Perhaps the Paris example has become overused or maybe it is easier to add a nice little clip art picture of a rabbit/hat combination than it is to represent the shifting seasons in the French capital pictorially - who knows?

But at the time, I simply could not grasp this and spent two or three minutes (which felt like an eternity) switching between gibberish and silence as I desperately tried to recover the situation and regain that all-important flow.

In other circumstances I obviously do not and would not teach the sort of stuff that Dr Deadpan peddles. Being a proper post-modern pedagogue, I refuse to give the students answers (except, of course, at exam and assessment time). But our last words must be the good doctor's.

For, as she notes: "Some people like to stand up and say more complicated things that the students don't understand, but they do so to make themselves look clever rather than to help the students." Guilty?

THE POWER OF KITSCH IN MAKING PEOPLE FEEL WHOLE

If I had to choose just one word to describe both the knowledge I gave those poor students and the format of its delivery it would have to be kitsch.

According to my concise Oxford Dictionary, kitsch is "worthless pretentiousness in art", although in its more common usage it seems to refer to those rather tacky products, perhaps best exemplified in British seaside gift shops, that seek to fulfil a desire for ornaments and mementoes in as cheap a way as possible.

Kitsch then is nasty, at least from an aloof elitist perspective, but it seems to satisfy some extremely widespread needs and as such it would certainly not be necessarily limited to seaside gift shops or art.

For example, Steven Linstead wrote a paper in 1966 called Administrative Science as Kitsch. In it he noted: "Kitsch works because it reminds us we are not alone and it is powerful because it capitalises on a fundamental lack: the desire for the other which motivates social structure.
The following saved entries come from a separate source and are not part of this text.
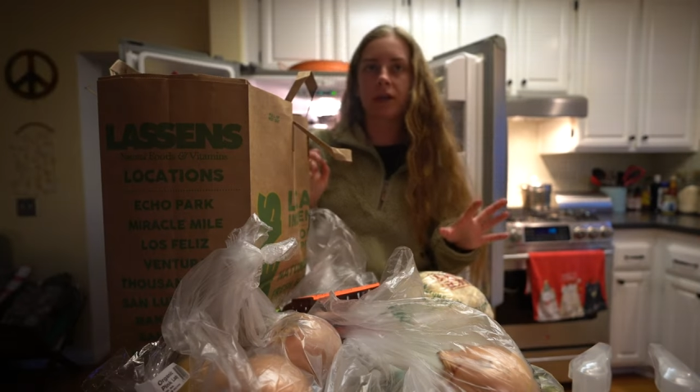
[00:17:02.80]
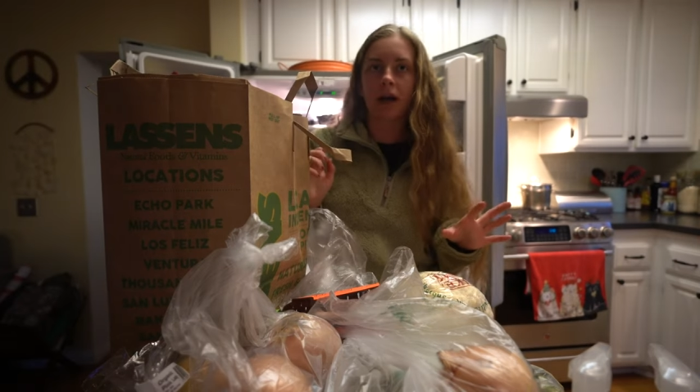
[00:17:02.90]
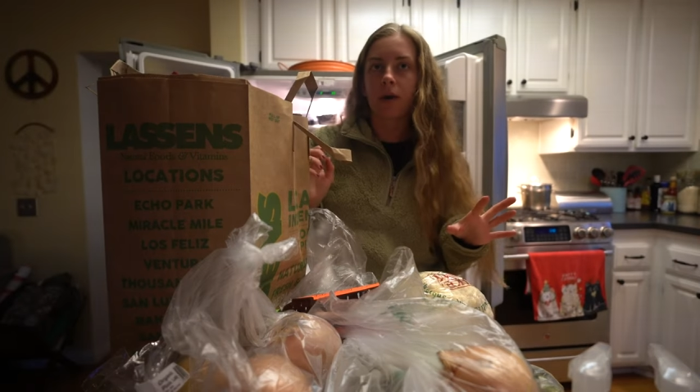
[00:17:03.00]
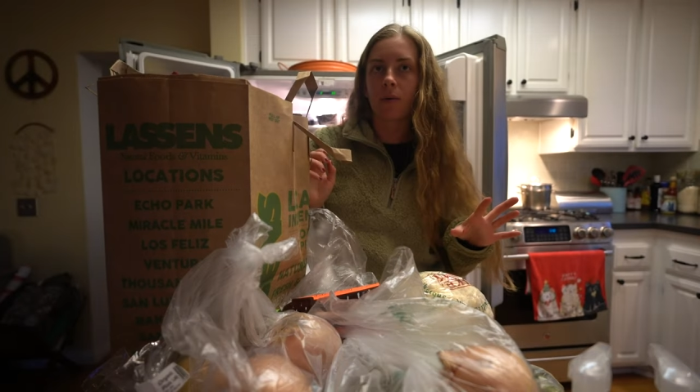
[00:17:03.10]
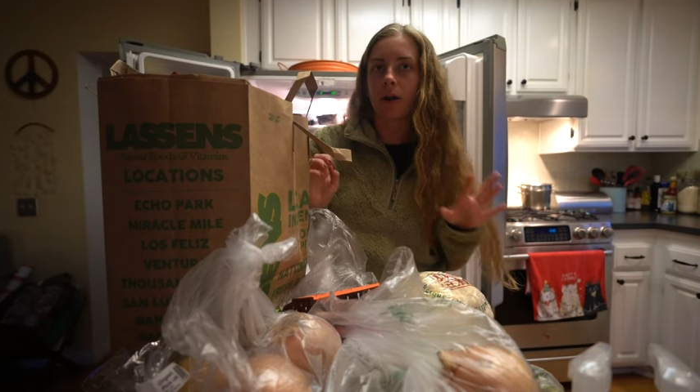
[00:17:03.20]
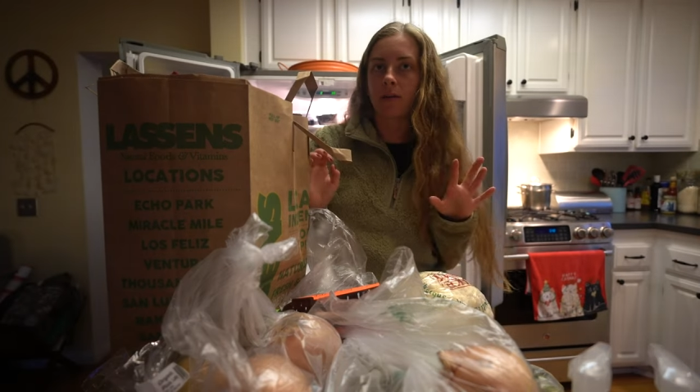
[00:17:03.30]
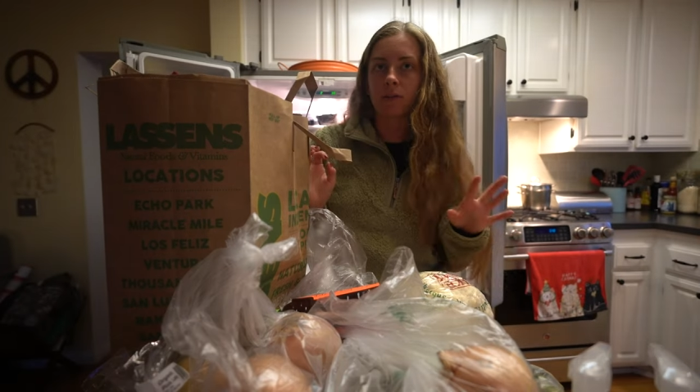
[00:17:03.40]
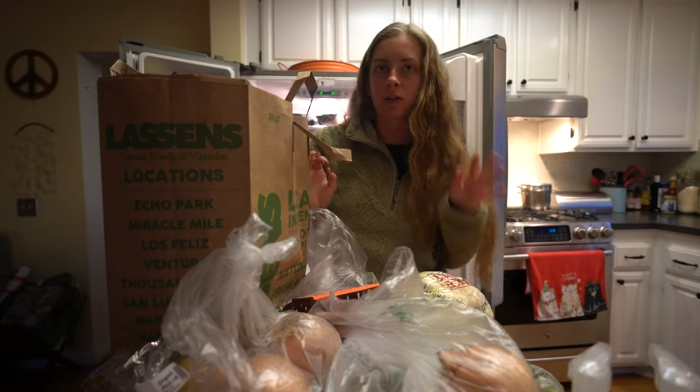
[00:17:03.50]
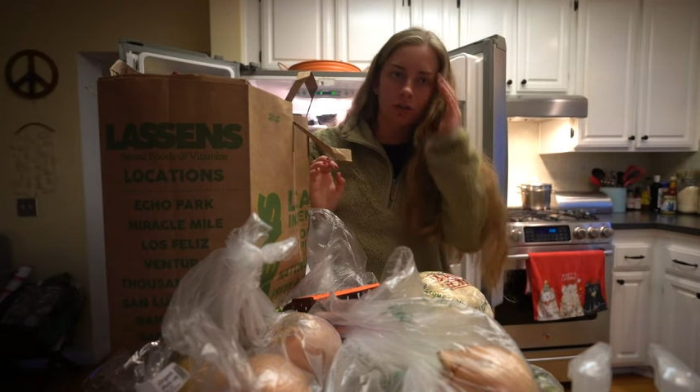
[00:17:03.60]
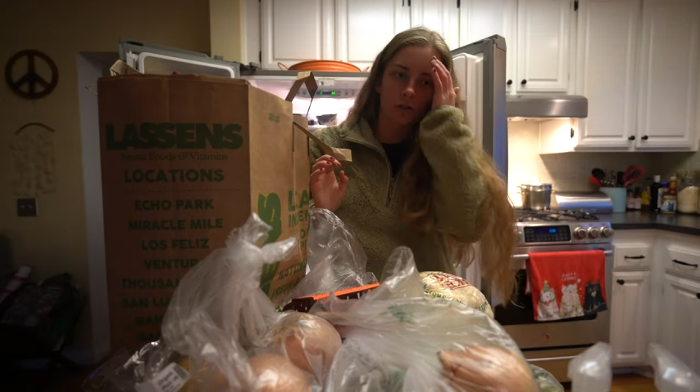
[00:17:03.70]
eat out
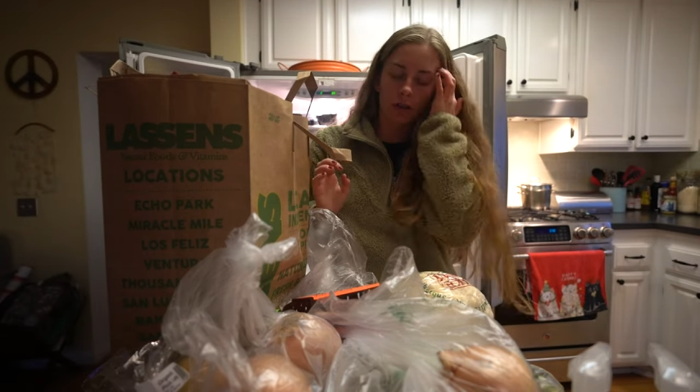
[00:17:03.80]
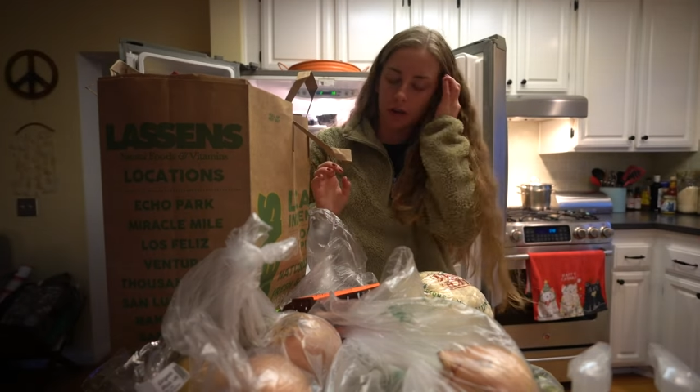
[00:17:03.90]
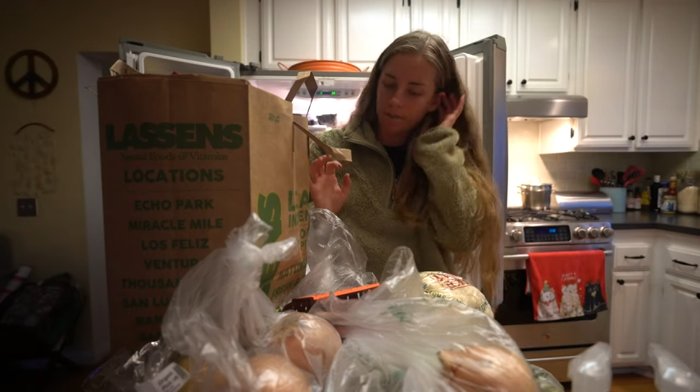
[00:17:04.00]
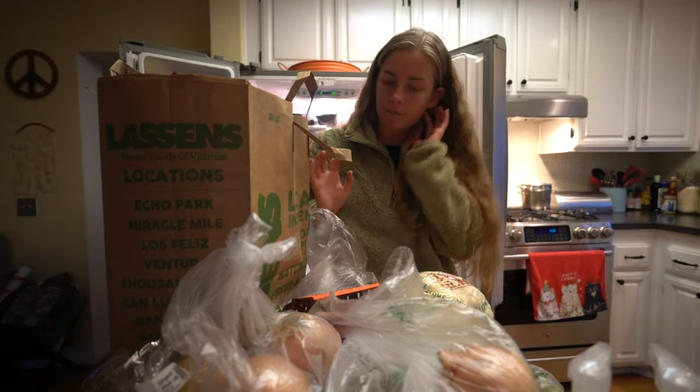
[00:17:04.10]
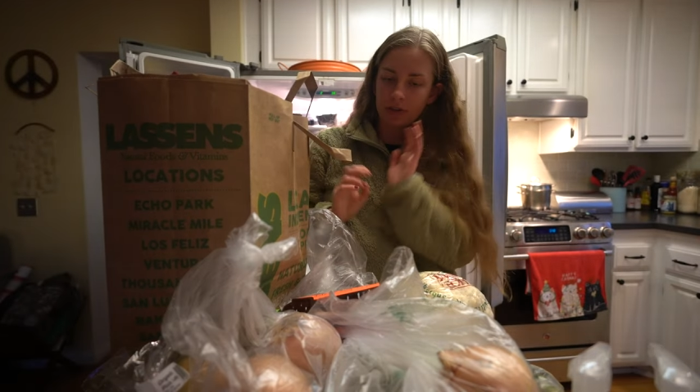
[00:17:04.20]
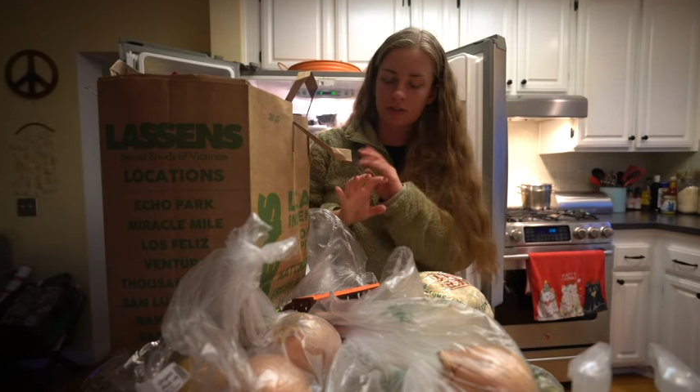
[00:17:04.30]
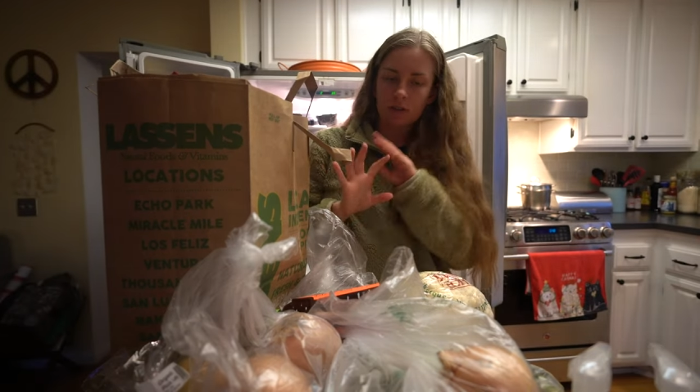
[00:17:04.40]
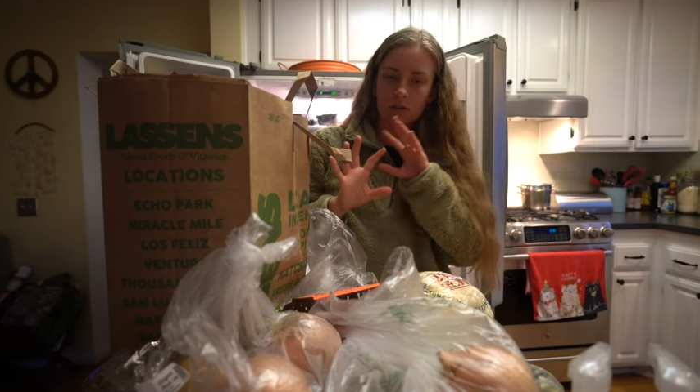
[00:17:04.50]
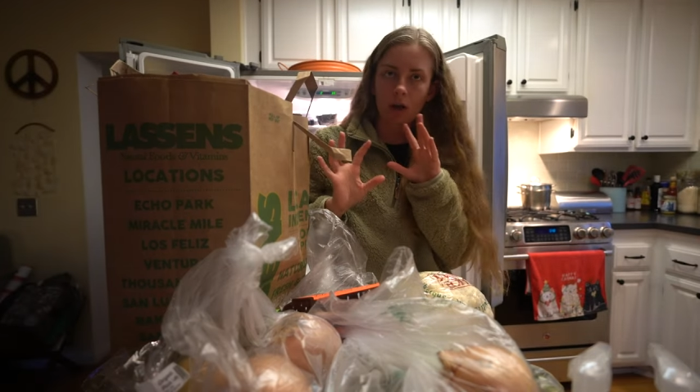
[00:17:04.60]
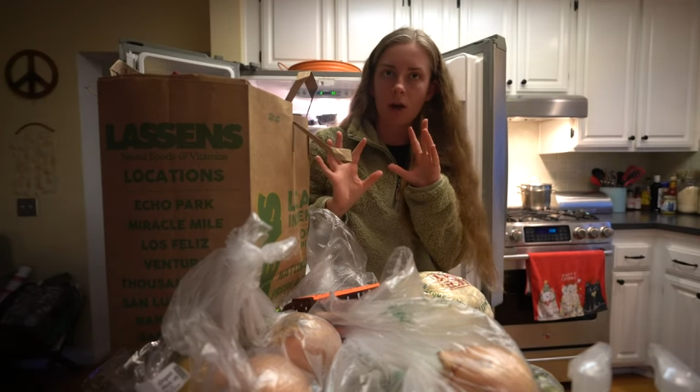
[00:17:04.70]
ever, so like this
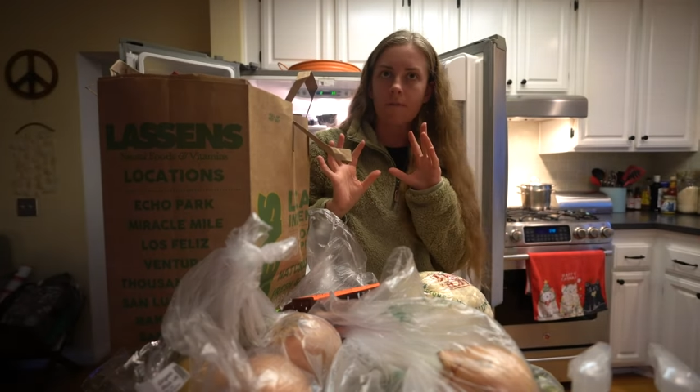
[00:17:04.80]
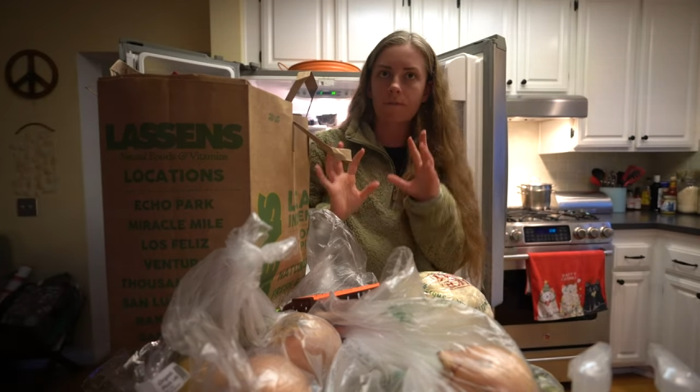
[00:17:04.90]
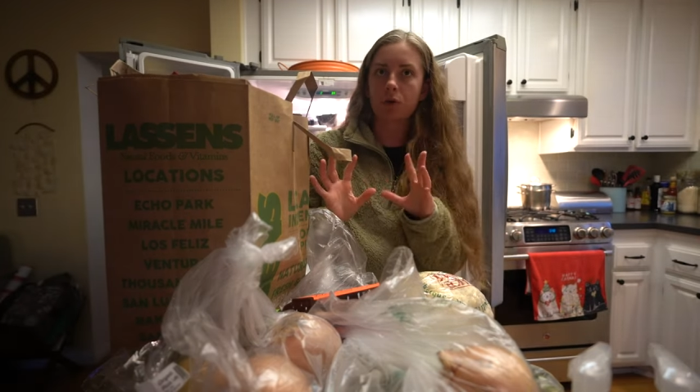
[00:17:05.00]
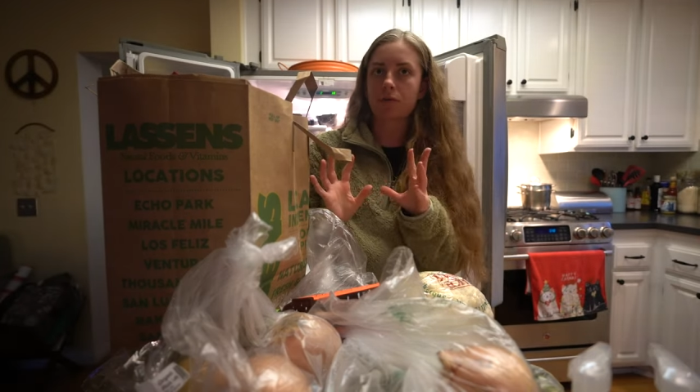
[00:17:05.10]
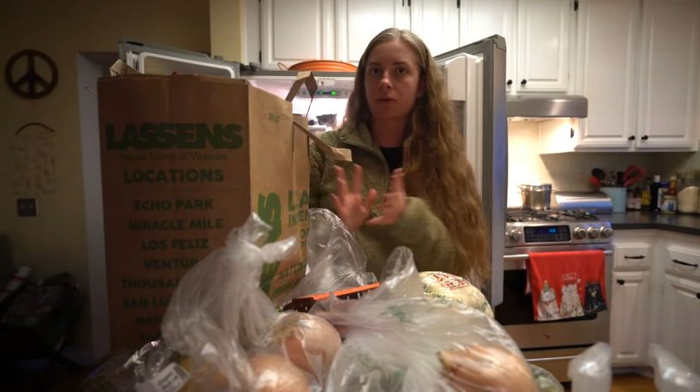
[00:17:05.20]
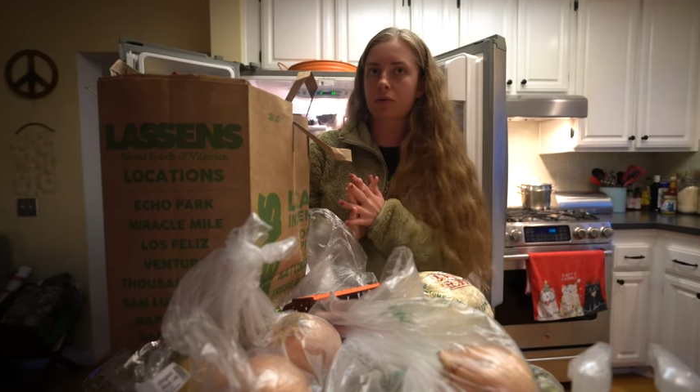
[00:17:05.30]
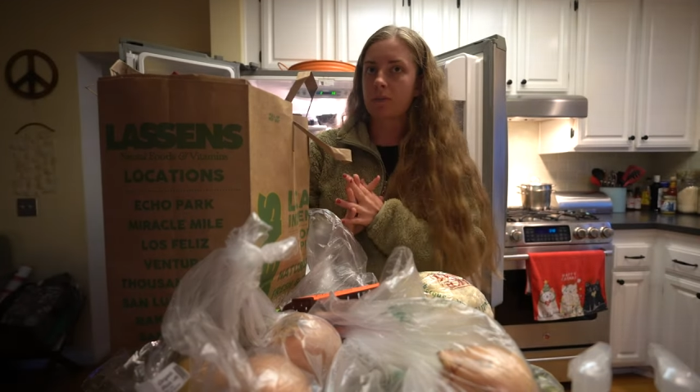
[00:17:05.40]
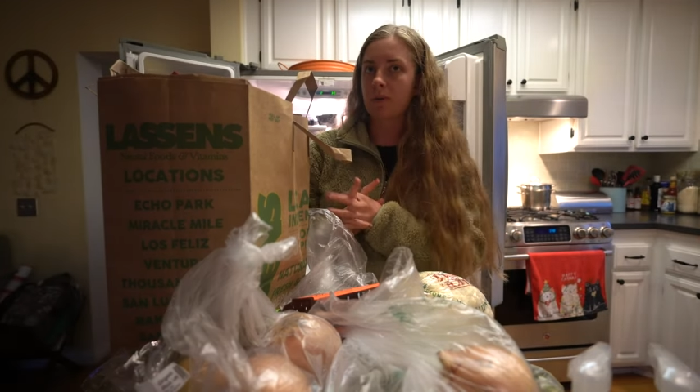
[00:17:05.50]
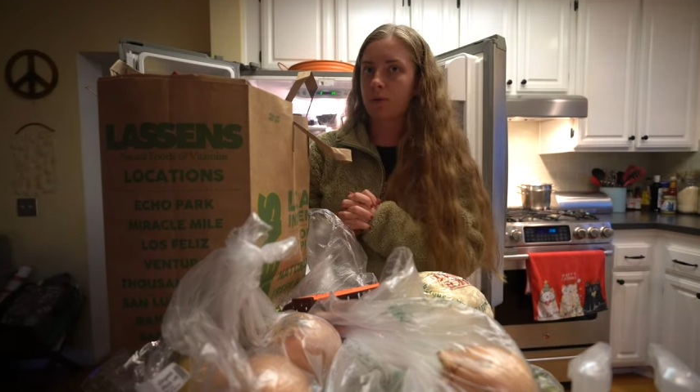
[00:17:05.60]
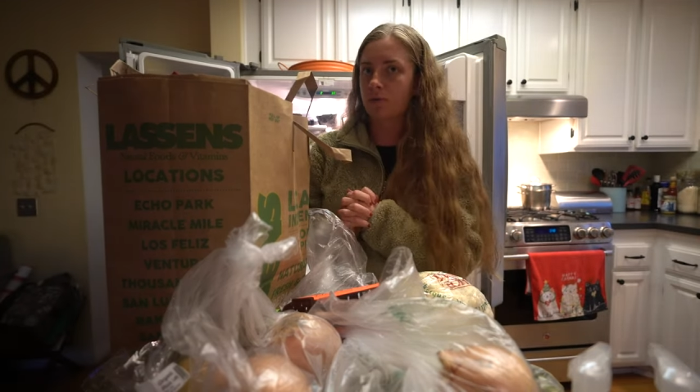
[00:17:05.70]
is food for three
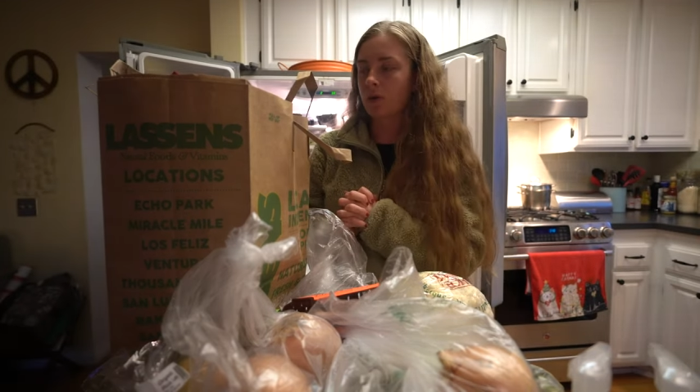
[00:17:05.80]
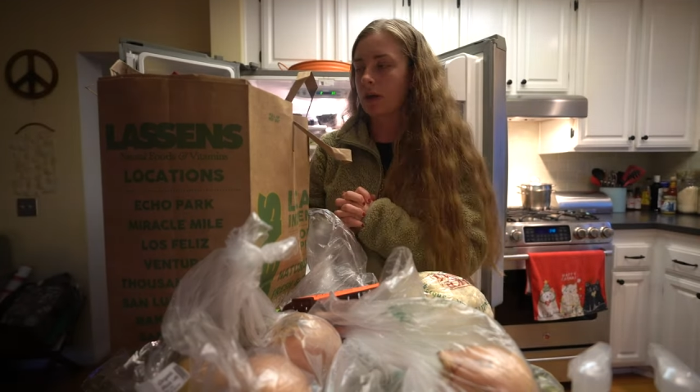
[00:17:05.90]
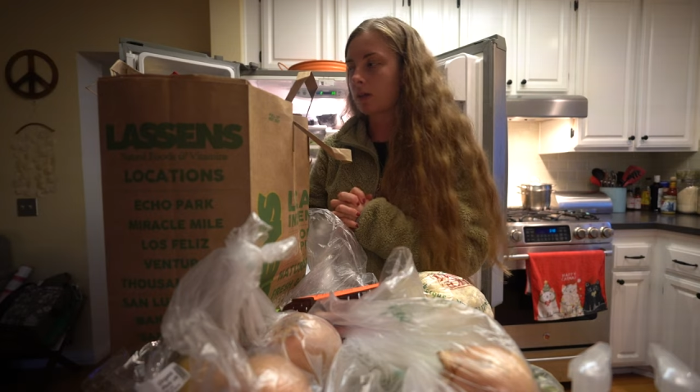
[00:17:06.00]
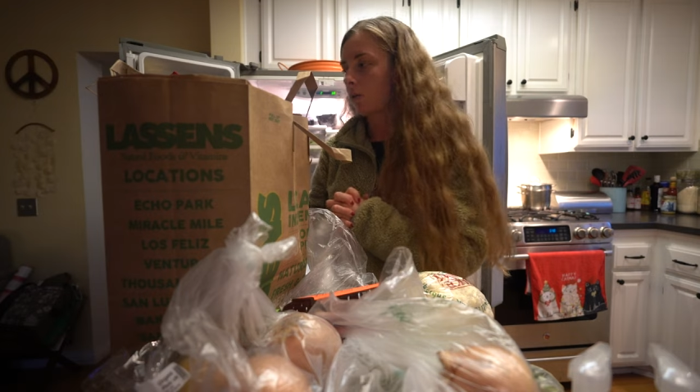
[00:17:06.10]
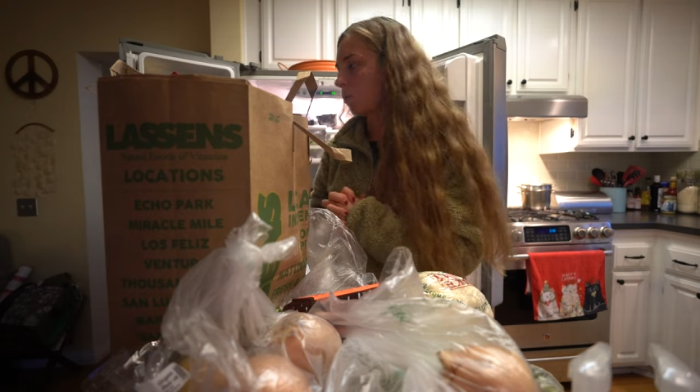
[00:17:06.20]
people for like the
"Kitsch offers quick and easy access to the longed-for world of the other, which becomes our world and which is reassuring no matter how cheap and nasty it may be ... we don't need to be persuaded by it, just to share and participate in it is sufficient - it works without us having to think about it."

Simon Lilley is director of MBA programmes in the department of management, Keele University. An extended version of his article is in The Dilemmas of Mass Higher Education published by Staffordshire University.

* The McDonaldisation of Higher Education by George Ritzer, Thousand Oaks 1996.